Friday, February 29, 2008

Budget for the aam-aadmi, will spur 9% GDP growth

ABudget for the aam-aadmi. An excellent Budget which will go a long way in sustained 9% plus GDP growth. There is a strong emphasis on infrastructure, rural, agriculture, education, health, defence and manufacturing sector.

This will fuel consumerism. Corporate sector stands to gain from this budget, since the overall direction for the economy is growth-oriented and positive.

A conducive tax policy for building people, strengthening rural economy and enhancing competitiveness are the key focus areas, which got priority in this Budget.

A change in I-T slab and exemption for all IT assesses from Rs 1.10 lakh to Rs 1.50 lakh is a welcome step. I was anticipating some exemptions in fringe benefit tax. Guest houses exempted from FBT is a step towards this.

A five-year tax holiday for setting up of hospitals in tier II and tier III regions is essential for the spread of hospitals across the country. There is great relief to farmers on account of waiver of agricultural loans. I was expecting changes in corporate income tax. However, reductions in General Centvat and excise duty will boost economy further. A step towards Sarva Shiksha Abhiyan, midday meal scheme and secondary education scheme are indicative of thrust areas on the government agenda.

The Budget envisages massive outlays in agriculture and allied sectors, education, healthcare and infrastructure.

The FM has expectedly addressed the burning issue of indebtedness of the Indian farmer.

And predictably, with the general elections looming, he has gone beyond the recommendations of the Dr Radhakrishnan Committee by providing debt waiver to small and marginal farmers.

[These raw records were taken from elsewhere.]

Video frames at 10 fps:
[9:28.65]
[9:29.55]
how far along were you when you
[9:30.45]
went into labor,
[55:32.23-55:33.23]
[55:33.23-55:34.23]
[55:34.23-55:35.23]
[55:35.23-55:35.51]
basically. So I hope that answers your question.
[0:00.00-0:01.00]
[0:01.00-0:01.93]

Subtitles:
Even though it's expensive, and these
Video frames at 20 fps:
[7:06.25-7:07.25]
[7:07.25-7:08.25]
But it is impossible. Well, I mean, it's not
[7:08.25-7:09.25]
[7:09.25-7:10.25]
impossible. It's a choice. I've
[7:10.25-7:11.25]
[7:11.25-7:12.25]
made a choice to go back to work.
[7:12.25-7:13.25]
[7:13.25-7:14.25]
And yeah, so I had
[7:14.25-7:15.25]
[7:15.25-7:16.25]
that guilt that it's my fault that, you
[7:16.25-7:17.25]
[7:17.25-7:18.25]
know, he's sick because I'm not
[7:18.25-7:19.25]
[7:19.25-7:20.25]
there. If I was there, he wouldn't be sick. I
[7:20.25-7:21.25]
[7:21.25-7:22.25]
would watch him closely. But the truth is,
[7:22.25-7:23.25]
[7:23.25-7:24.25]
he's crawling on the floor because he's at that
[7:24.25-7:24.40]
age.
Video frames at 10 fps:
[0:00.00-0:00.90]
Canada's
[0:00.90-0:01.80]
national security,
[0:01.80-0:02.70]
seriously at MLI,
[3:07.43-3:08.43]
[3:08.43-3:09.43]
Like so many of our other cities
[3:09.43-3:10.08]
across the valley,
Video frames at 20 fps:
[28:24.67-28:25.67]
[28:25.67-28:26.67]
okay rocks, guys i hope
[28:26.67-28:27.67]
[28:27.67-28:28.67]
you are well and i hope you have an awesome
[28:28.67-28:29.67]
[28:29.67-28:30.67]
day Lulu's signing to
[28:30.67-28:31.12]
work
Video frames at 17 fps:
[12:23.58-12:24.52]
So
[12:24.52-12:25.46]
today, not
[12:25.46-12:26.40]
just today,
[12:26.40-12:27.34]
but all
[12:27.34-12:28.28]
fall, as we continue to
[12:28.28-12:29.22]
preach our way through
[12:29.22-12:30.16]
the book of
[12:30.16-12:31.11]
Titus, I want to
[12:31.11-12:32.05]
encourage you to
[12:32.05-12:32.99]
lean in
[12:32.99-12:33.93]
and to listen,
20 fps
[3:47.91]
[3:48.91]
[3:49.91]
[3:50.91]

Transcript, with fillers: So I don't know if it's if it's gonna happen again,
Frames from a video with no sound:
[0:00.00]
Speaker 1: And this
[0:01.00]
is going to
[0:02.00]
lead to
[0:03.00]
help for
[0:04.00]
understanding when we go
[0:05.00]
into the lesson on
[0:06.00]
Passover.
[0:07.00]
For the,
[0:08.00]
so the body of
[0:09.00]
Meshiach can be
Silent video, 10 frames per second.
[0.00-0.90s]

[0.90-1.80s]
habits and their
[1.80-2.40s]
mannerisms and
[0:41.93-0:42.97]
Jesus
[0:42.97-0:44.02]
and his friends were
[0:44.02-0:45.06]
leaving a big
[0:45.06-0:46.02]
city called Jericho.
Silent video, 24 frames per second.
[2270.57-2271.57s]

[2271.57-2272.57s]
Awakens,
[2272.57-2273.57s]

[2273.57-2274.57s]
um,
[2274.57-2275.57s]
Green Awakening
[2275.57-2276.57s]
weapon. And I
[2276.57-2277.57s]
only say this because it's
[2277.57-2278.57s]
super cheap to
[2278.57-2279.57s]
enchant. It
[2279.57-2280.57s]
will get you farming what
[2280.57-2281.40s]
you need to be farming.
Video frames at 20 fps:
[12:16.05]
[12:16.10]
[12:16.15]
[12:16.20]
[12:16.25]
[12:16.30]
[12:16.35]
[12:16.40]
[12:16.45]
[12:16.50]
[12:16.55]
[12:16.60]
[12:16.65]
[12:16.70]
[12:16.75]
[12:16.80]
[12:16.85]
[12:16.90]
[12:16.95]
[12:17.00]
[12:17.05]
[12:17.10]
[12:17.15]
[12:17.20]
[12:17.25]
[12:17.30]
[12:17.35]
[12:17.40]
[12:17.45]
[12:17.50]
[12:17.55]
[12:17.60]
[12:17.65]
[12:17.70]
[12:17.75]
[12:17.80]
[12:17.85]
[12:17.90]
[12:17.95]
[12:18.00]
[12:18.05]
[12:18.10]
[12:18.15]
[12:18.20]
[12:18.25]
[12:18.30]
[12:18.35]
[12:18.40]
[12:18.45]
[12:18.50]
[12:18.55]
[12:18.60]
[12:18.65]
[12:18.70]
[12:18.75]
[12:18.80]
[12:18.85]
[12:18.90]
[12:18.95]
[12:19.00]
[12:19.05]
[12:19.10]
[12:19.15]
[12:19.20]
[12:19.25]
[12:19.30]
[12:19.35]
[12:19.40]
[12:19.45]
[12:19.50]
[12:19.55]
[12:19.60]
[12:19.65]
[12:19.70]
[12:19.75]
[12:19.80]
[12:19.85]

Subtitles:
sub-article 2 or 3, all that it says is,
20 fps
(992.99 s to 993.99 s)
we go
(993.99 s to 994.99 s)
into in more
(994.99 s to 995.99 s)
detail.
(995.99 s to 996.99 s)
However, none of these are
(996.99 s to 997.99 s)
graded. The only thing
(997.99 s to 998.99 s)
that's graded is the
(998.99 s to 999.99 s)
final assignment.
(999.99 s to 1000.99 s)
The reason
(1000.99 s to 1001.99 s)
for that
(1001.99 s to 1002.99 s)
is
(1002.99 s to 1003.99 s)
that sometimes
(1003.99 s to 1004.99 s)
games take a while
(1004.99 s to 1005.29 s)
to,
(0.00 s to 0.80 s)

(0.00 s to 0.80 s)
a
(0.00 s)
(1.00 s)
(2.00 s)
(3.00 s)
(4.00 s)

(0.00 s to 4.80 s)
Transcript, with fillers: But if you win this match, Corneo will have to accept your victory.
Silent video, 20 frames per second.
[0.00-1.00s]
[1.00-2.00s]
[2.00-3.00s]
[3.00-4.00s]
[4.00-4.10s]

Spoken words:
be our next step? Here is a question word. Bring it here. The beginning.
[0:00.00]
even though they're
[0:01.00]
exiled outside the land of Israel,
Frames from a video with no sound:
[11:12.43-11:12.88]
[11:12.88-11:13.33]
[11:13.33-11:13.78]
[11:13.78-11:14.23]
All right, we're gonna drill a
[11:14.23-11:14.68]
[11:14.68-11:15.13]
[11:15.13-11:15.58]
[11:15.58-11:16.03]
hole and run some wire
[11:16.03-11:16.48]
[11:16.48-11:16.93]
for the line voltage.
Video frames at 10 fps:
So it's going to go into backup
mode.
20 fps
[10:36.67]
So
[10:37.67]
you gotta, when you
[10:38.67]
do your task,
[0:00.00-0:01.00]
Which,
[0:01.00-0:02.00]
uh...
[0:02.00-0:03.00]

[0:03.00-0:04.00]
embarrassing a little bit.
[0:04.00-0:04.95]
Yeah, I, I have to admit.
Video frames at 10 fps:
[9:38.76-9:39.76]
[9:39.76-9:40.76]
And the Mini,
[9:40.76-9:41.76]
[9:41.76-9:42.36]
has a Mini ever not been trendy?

The downside of this complete waiver to the tune of Rs.60,000 crore is that it isn't a 'complete' solution to the problem.

For one, it doesn't address the indebtedness of the majority of farmers as more than half of them do not have access to bank credit. Also, it may discourage fresh lending to the farm sector. Building India means building people.

So, skills, re-training the youth and the workforce have to be the top priority of any government. With India poised to reap the demographic dividend, the FM's proposal to launch knowledge and technology development programmes on a mission mode to cover the whole country is a promising start. This will facilitate the transformation of the Indian economy that's based largely on labour arbitrage to one based on skills and knowledge.

However, given that nearly 1.20 lakh students leave for studies overseas every year, India loses about Rs.50,000 crore p.a. of forex on higher education.

I believe the FM should have gone in for deregulation of higher and technical education.

On the taxes front, the FM's proposals have been fairly forward-looking. Though there has been no change in peak rates in customs duty, the reduction in duties on project imports and convergence products by 2.5% and 5% respectively are all positives from an industry perspective. Likewise, the halving of excise duty on pharmaceutical products to 8%.